* _EXERCISE DIRECTIONS_
Return every entry exactly as written, with the pictures removed.

START SOURCE DATA

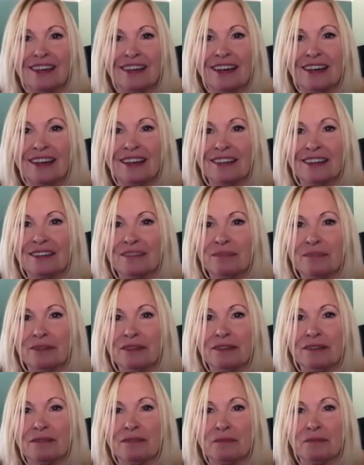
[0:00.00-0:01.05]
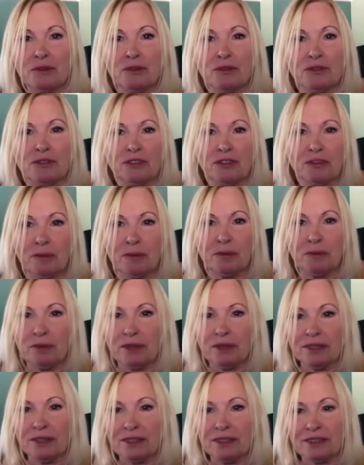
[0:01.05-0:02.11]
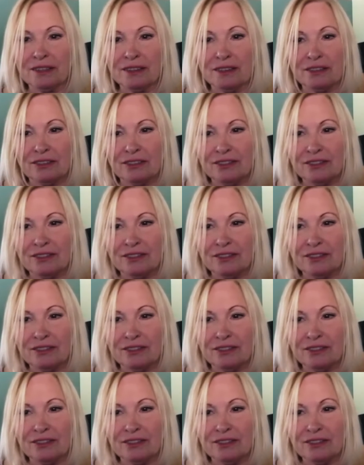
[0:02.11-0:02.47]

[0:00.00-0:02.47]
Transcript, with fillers: I can be moved from a place of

END SOURCE DATA

* _RESPONSE_
[0:00.00-0:01.05]
[0:01.05-0:02.11]
[0:02.11-0:02.47]

[0:00.00-0:02.47]
Transcript, with fillers: I can be moved from a place of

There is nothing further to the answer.